Any brilliant ideas out there? I’m having trouble snapping out of it. Job dissatisfaction in an economic crisis does not beget hopefulness, but there are jobs. Obama says so. I do love to write and am pursuing the magazine market; there is that. As for menopause, I guess it’s time to see my doctor. (The idea of the cold stirrups, though I always wear a fresh pair of socks to shield the doctor of sweaty feet smell, but sorry poor doctor, I can’t wear a sock down there, so God bless him for diving in to my …nevermind.) The point? That annual visit is not pleasurable in the slightest. Yes, your uterus is getting bigger, your vagina is NOT getting tighter- “Would you like a device to exercise with?” Groan. Vagina weights. Am I being punked? How many calories will it burn? “Those spots are new…” Anyway, moving on and away from that. I’m not in it yet, but it’s definitely peri-menopausal – fun hormonal imbalances that keep this rollercoaster ride going. Up and then down. Up and then down. Don’t forget the water rides! That would be tears, in case you didn’t get it. I have a never-ending well. Well, I have terrible PMS and the bonus to menopause is that, I think, moods stabilize. God, please tell me this is true. There has to be some good out of menopause.
But back to the Midlife Crisis. My sister’s comment to me was, “You are having your first? I’m on my 4th or 5th!” Nice. Well, Grandma Moses started her artistic career in her 70’s and now has her own museum about her life in Bennington, VT. She was a famous Americana artist that captured the simple moments of Vermont life through all of the seasons, like tapping Maple on the trees, apple picking, and cows and more cows poised on gorgeous green rolling pastures. I digress. The point is: it’s never to late to start something new, and at times you may feel that way, but you have to fight it with every fiber of your being and get out there!
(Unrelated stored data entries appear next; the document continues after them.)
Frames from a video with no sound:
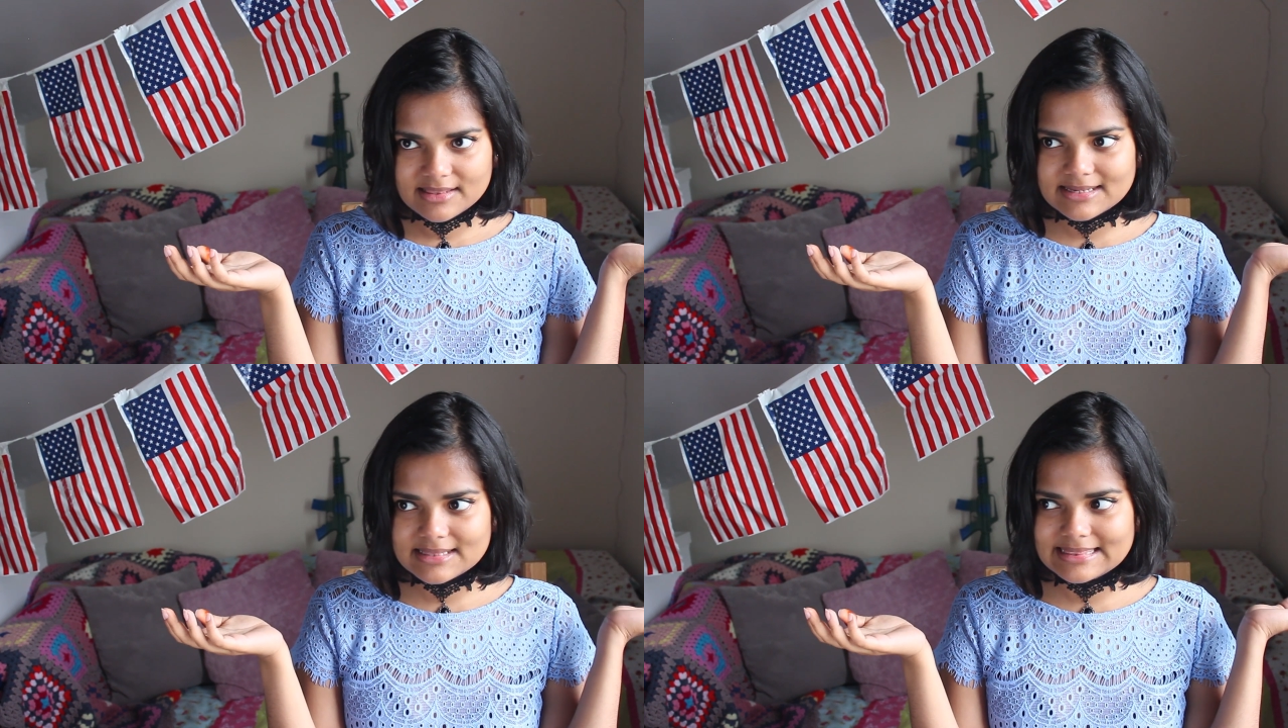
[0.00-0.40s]

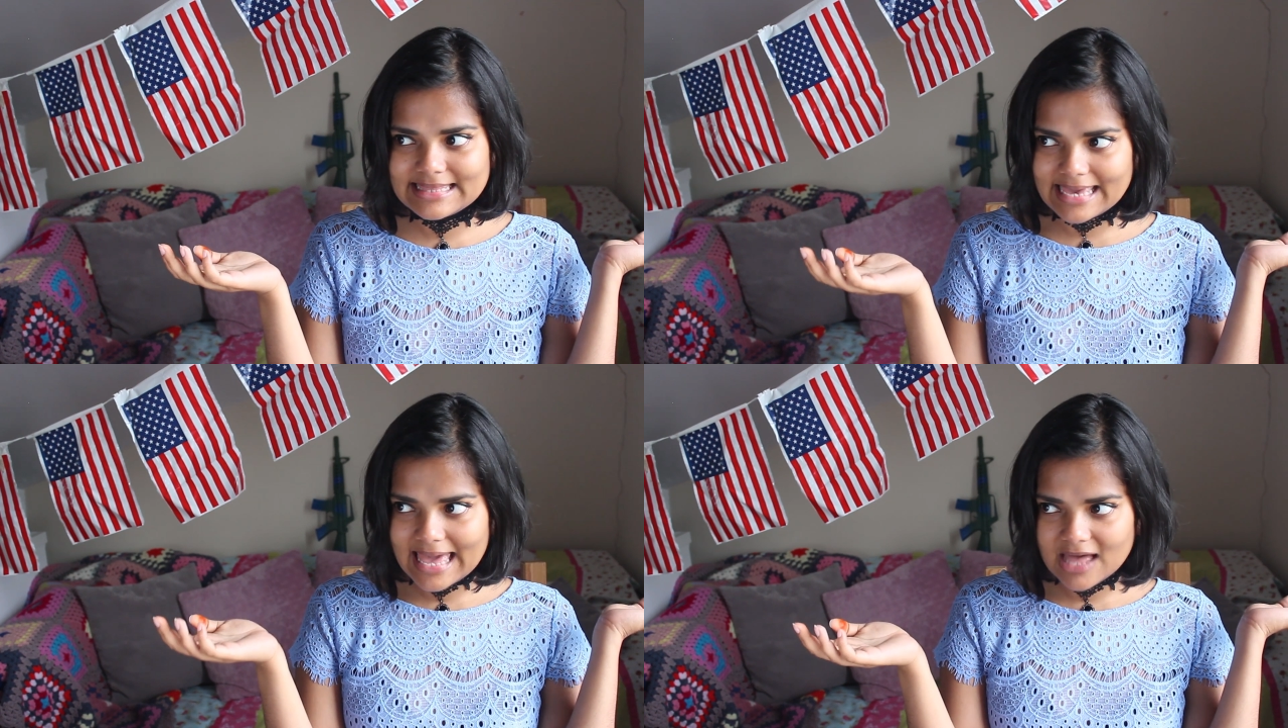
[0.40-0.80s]
that
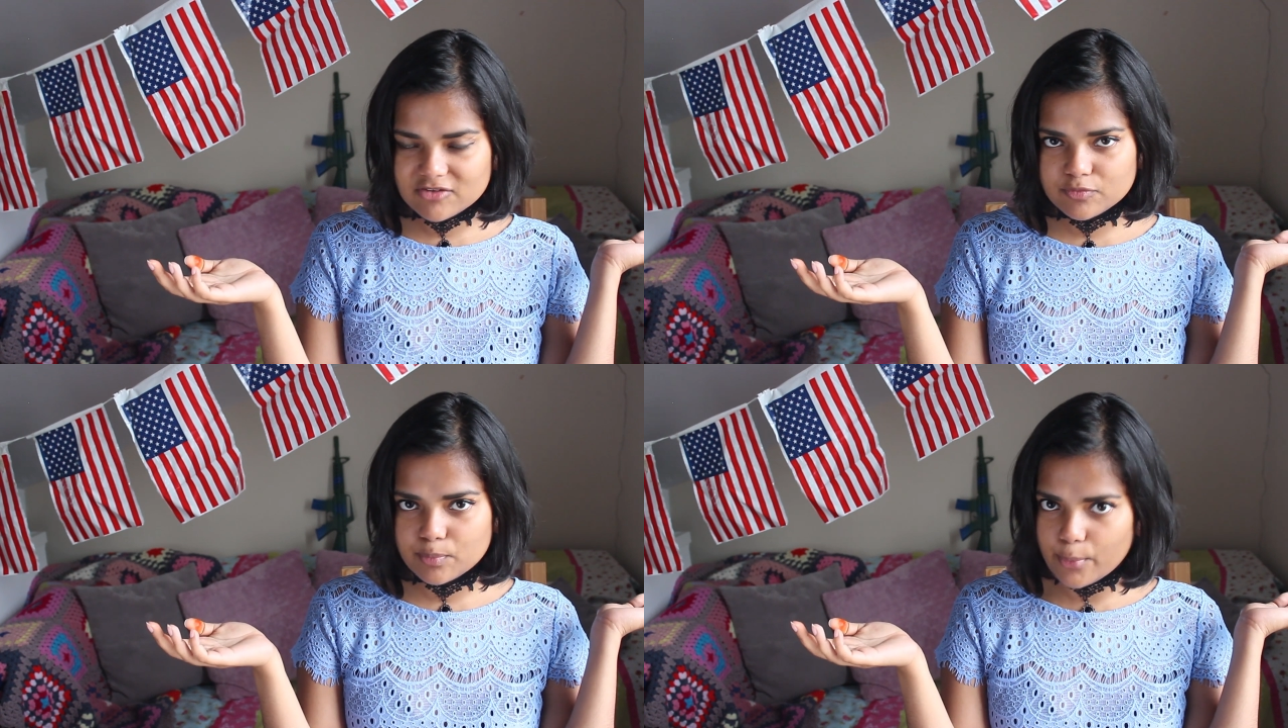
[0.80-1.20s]
they
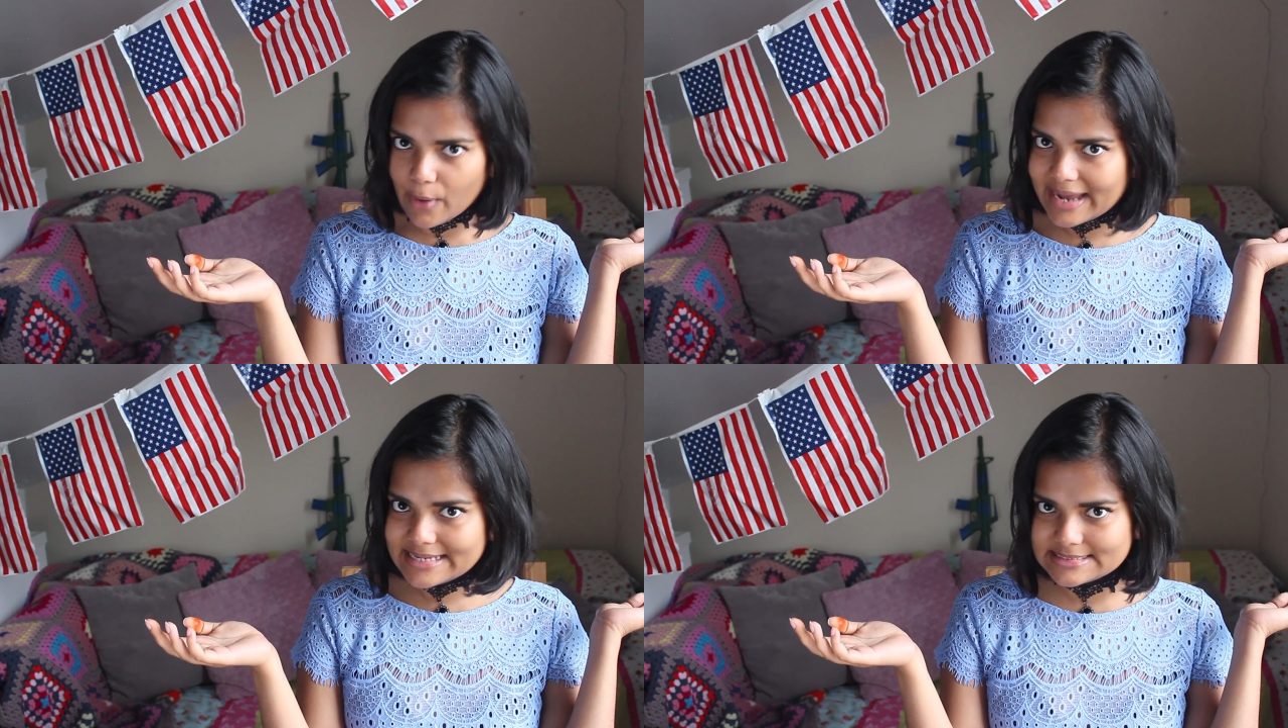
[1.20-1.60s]
have
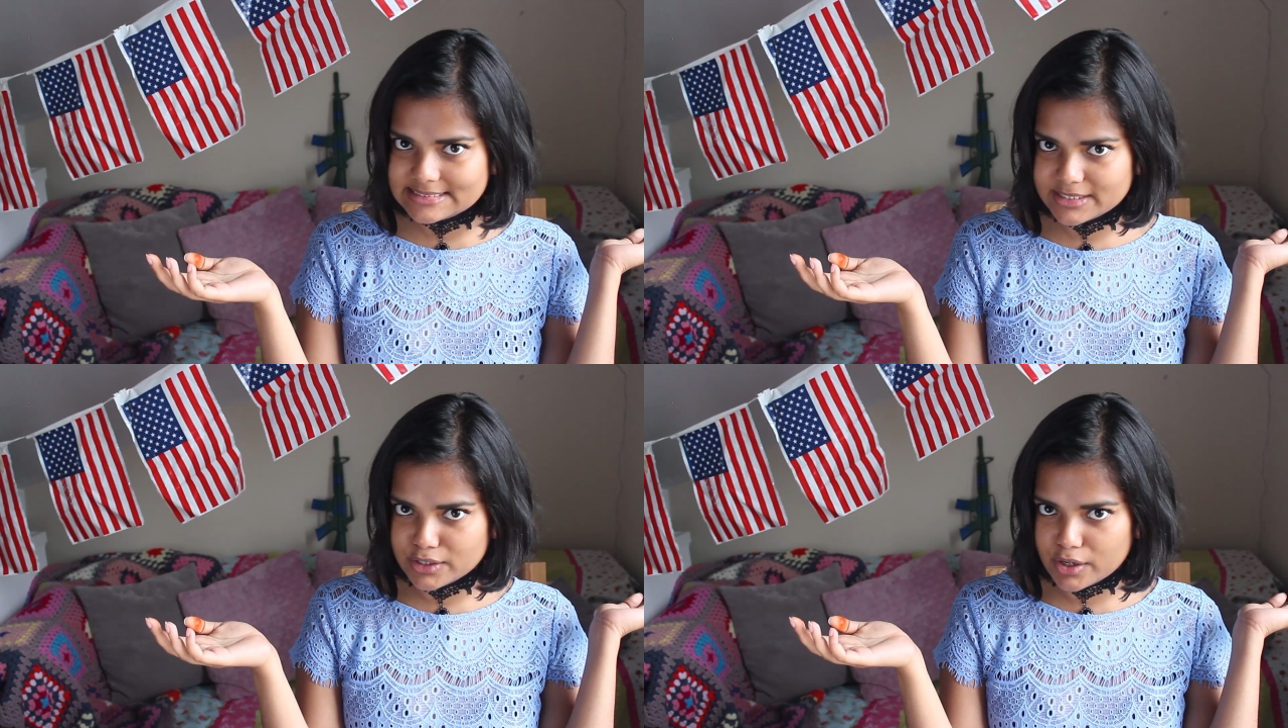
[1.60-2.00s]
Pride
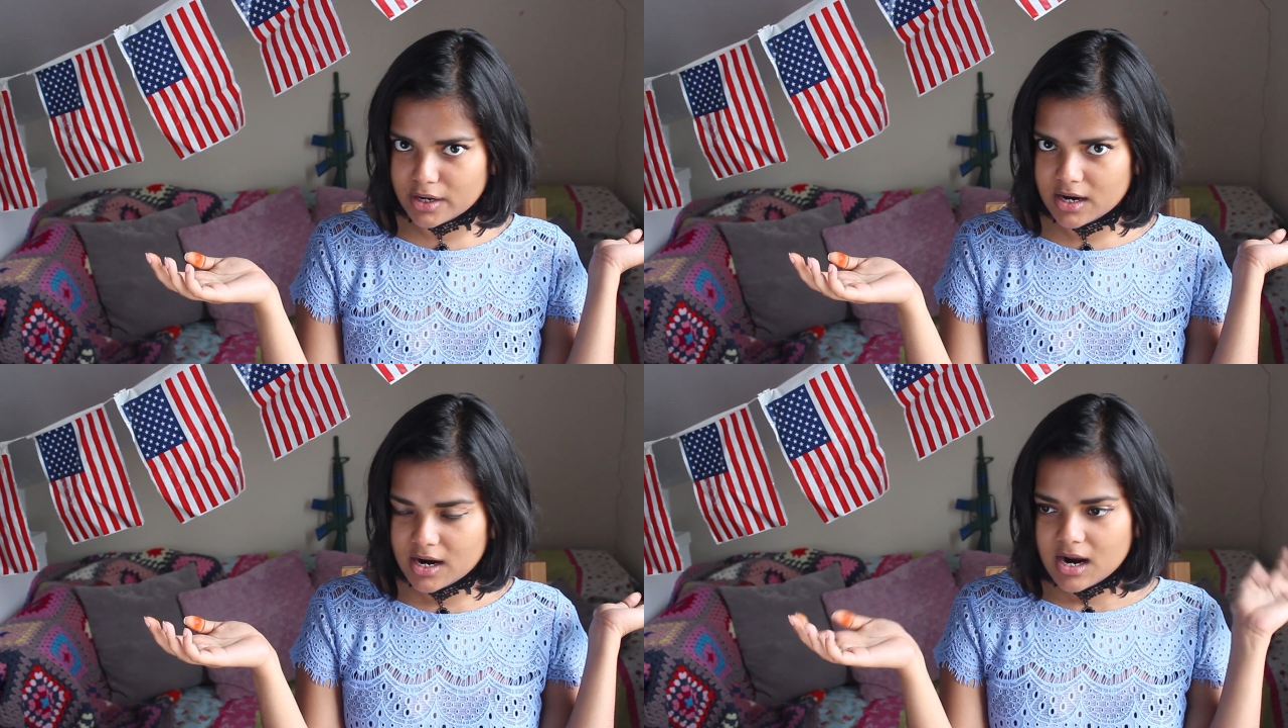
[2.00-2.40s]

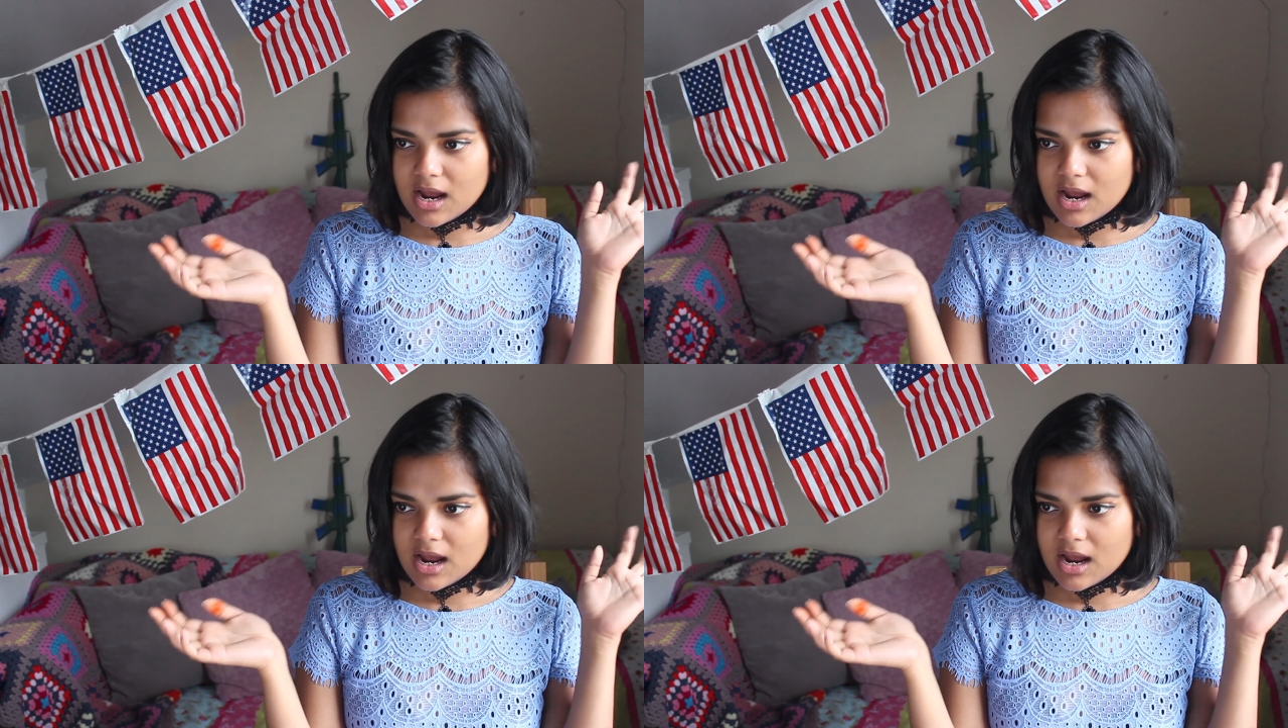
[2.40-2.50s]
here.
Do it! Start something…life is too short to hesitate. Thus, I started this blog for better or worse. At least it’s cathartic and healing in that way. I do feel inspired and a bit lighter. I may paint a cover of one of my Regency Romance Books…yeah, I just may do that! See ya!
Peace….S.Sdh
Sunday, March 28, 2010
If You Are Hit In The Head by The Gift Basket at Church, is it good luck?
This isn't by any means a "holy roller" blog, but I had a moment in church today, Psalm Sunday...hmmm, does that mean anything?
Taking my father's advice, I went to church a little early so I could pray for guidance..."Help me, Jesus. Help me, Jesus. Oh, please help me, Jesus. Jesus, Mary and Joseph, God, Mom, Spirit Guides, anybody...I need some guidance with my life." Well, Father Lolake said, if you need help, don't be afraid to say, "Help Me, Jesus." So, I did. I actually said it outloud so make sure Jesus heard me. I'm pretty sure Jesus could hear telepathically, but I wasn't taking any chances today.
Later in the mass...
The usher comes down the aisle pew after pew, dipping his pole with a basket on the end into each pew, pushing it down, and then up and over to the next pew, again and again in a smooth fluid rhythm- until he gets to my row/pew. I'm in the last row and toss in my donation, he forgets to push the basket down the pew; the lady next to me had an envelope ready to toss in. The older usher with glasses like triple paned windows clonks me in the head as I turned to signal to him about the lady's envelope. Ow. "Good thing it's only a basket," I say not to make him feel bad. But it was a rather hard basket.
How many times has this happened? Never, perhaps? Why did I get clonked today? Is this Jesus helping me? Is it some sort of good luck like stepping in dog doo? Can't say I ever experienced a surge of luck after stepping in dog ....
Maybe it is a sign...it's going to be an interesting holy week. I think the week is rather symbolic for me...I could use a rebirth of sorts and now is the time. I have a lump on my head as a reminder. Jesus, it hurts. (Excuse me, Jesus...but I think even Jesus has a little sense of humor.)